There is a layer of cells between the brain and the blood, known as the 'blood-brain barrier', that regulate which molecules in the blood the brain is exposed to. This barrier prevents substances that are toxic to brain cells from getting from the blood into the brain and vice versa. It is thought that this barrier is deteriorated in the brains of people living with Alzheimer's, and the resulting exposure to the toxic molecules from the blood plays a role in brain cell damage associated with the disease. The cause of this deterioration is unknown. This study investigated two possibilities. Firstly, build-up of amyloid protein, an important part of the Alzheimer's disease process, has been suggested to cause deterioration of this barrier. To test this theory, the student treated cells from this barrier with amyloid protein. The amyloid did not damage these cells, suggesting that this theory may not be true. Secondly, it has been observed that there is an increase in the concentration of carbon monoxide in people with Alzheimer's, and it was thought that this carbon monoxide may contribute to deterioration of the blood-brain barrier. The student treated the barrier cells with carbon monoxide and observed chemical changes in the cells that indicated their function may be altered by the presence of carbon monoxide. The results from these experiments will inform more research into how the blood-brain barrier may be deteriorated in Alzheimer's. It may also indicate carbon monoxide as a potential drug target, particularly for early stages of Alzheimer's. 

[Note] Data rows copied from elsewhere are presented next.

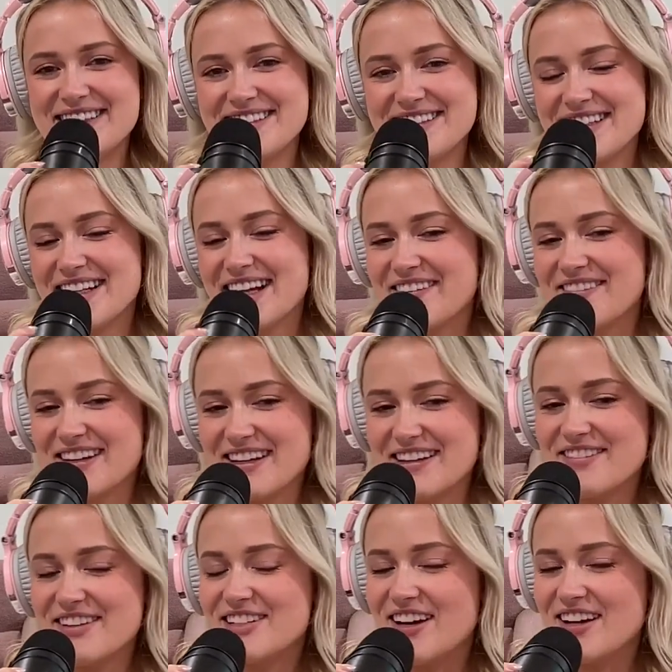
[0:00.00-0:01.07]
Today we're going
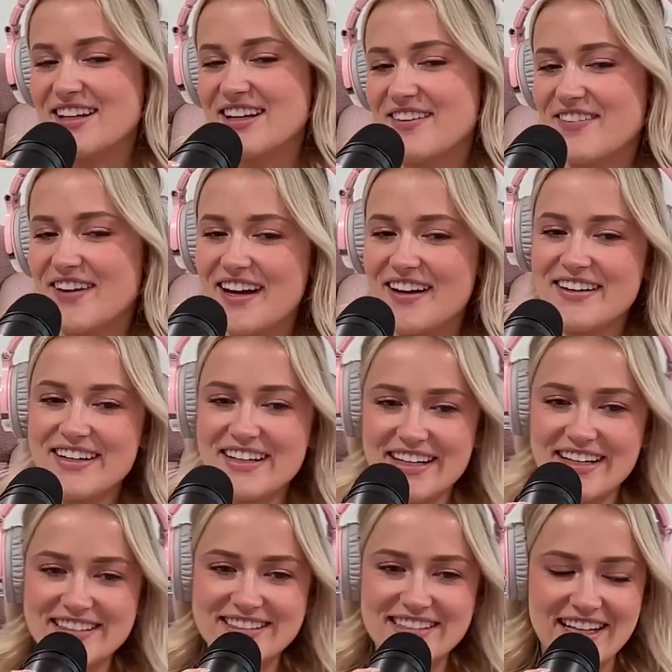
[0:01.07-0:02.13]
to be talking about
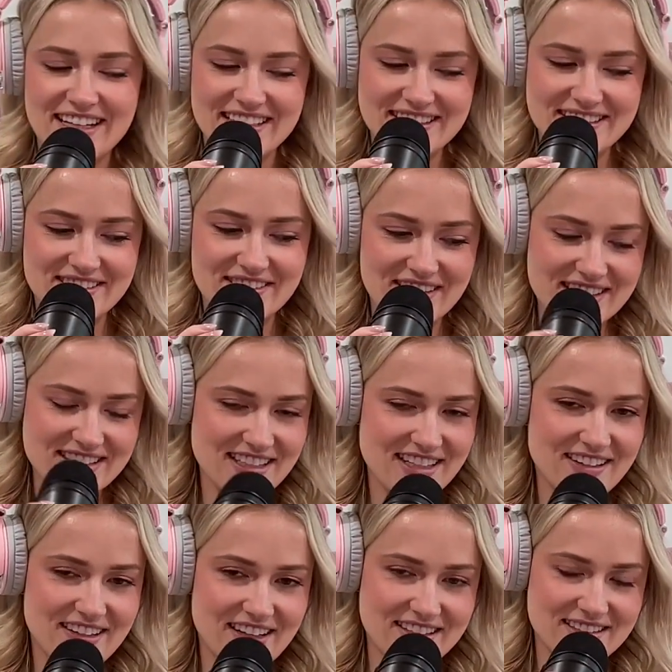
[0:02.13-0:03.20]
dating stories
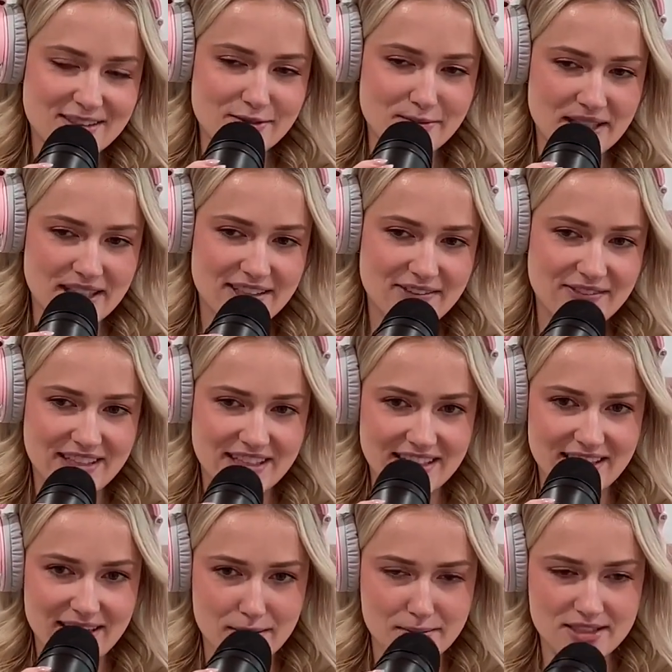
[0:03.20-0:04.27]
that you guys submitted. We
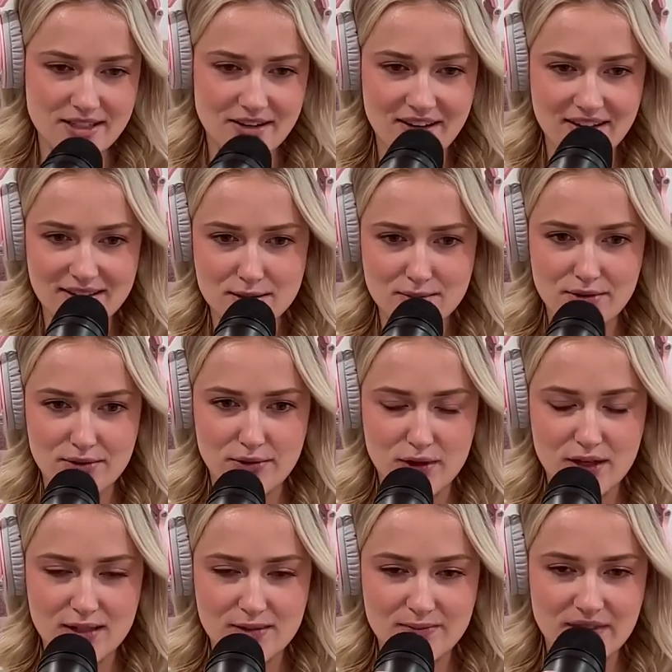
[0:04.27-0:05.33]
did an episode on this
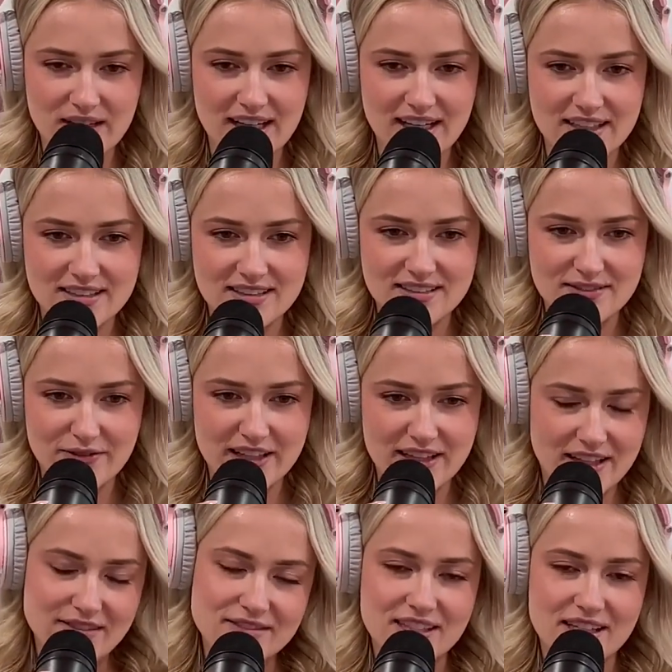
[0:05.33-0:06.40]
before and we
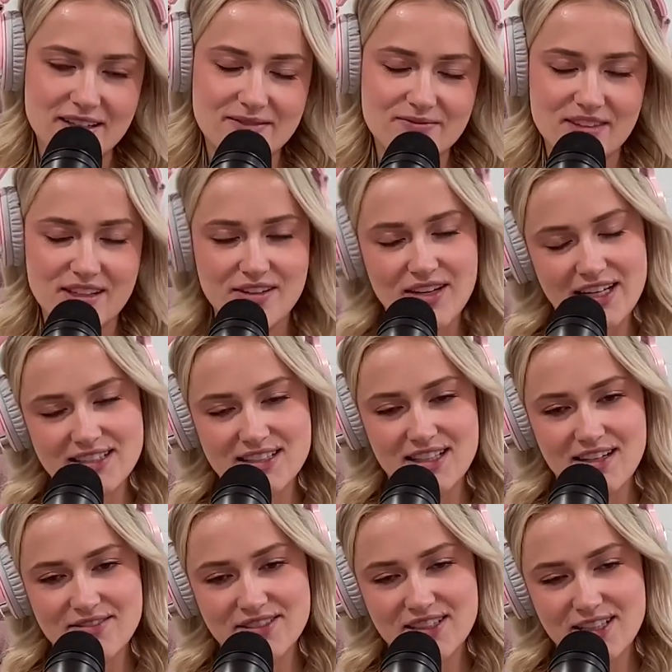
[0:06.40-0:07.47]
loved it. You guys
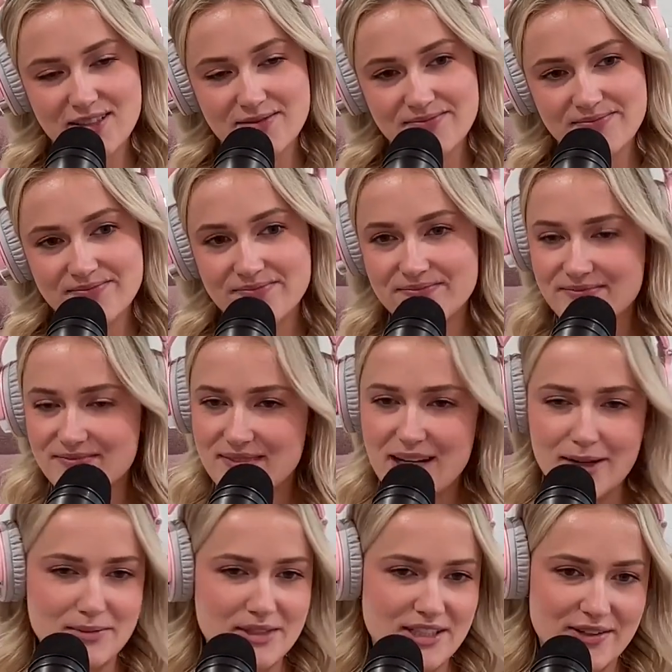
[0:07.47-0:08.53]
loved it.
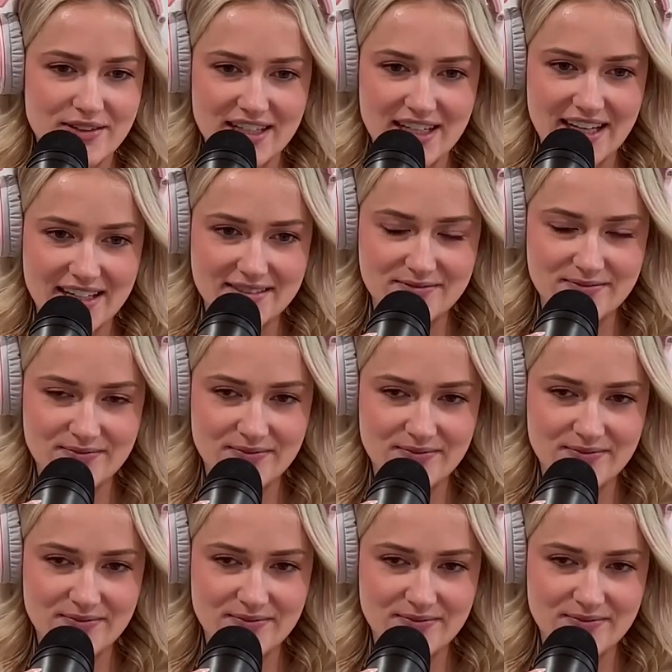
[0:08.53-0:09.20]
Time to do it again.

Signature blood amino acids in patients with mild cognitive impairment compared with Alzheimer's Disease

Principal Investigator: Professor Myra Conway
Undergraduate student: Miriam Bourne
Institution: University of the West of England

This study investigated a potential avenue for diagnosis of Alzheimer's and mild cognitive impairment from blood samples. There is some evidence that suggests people with Alzheimer's and people with mild cognitive impairment may have altered amounts of a group of molecules called amino acids in their blood and brain. Miriam used blood samples donated by a small group of people with mild Alzheimer's or mild cognitive impairment, testing the samples for the concentrations of several different amino acids. She found that there was a difference in the levels of an amino acid called glutamate between people without dementia or cognitive decline, people with Alzheimer's, and people with mild cognitive impairment. Other amino acids may also have altered levels. Further study with more participants is needed to support this result more strongly. This would also indicate if changes in amino acids were a good way to diagnose Alzheimer's or cognitive impairment, and whether they may possible be a target for treatments.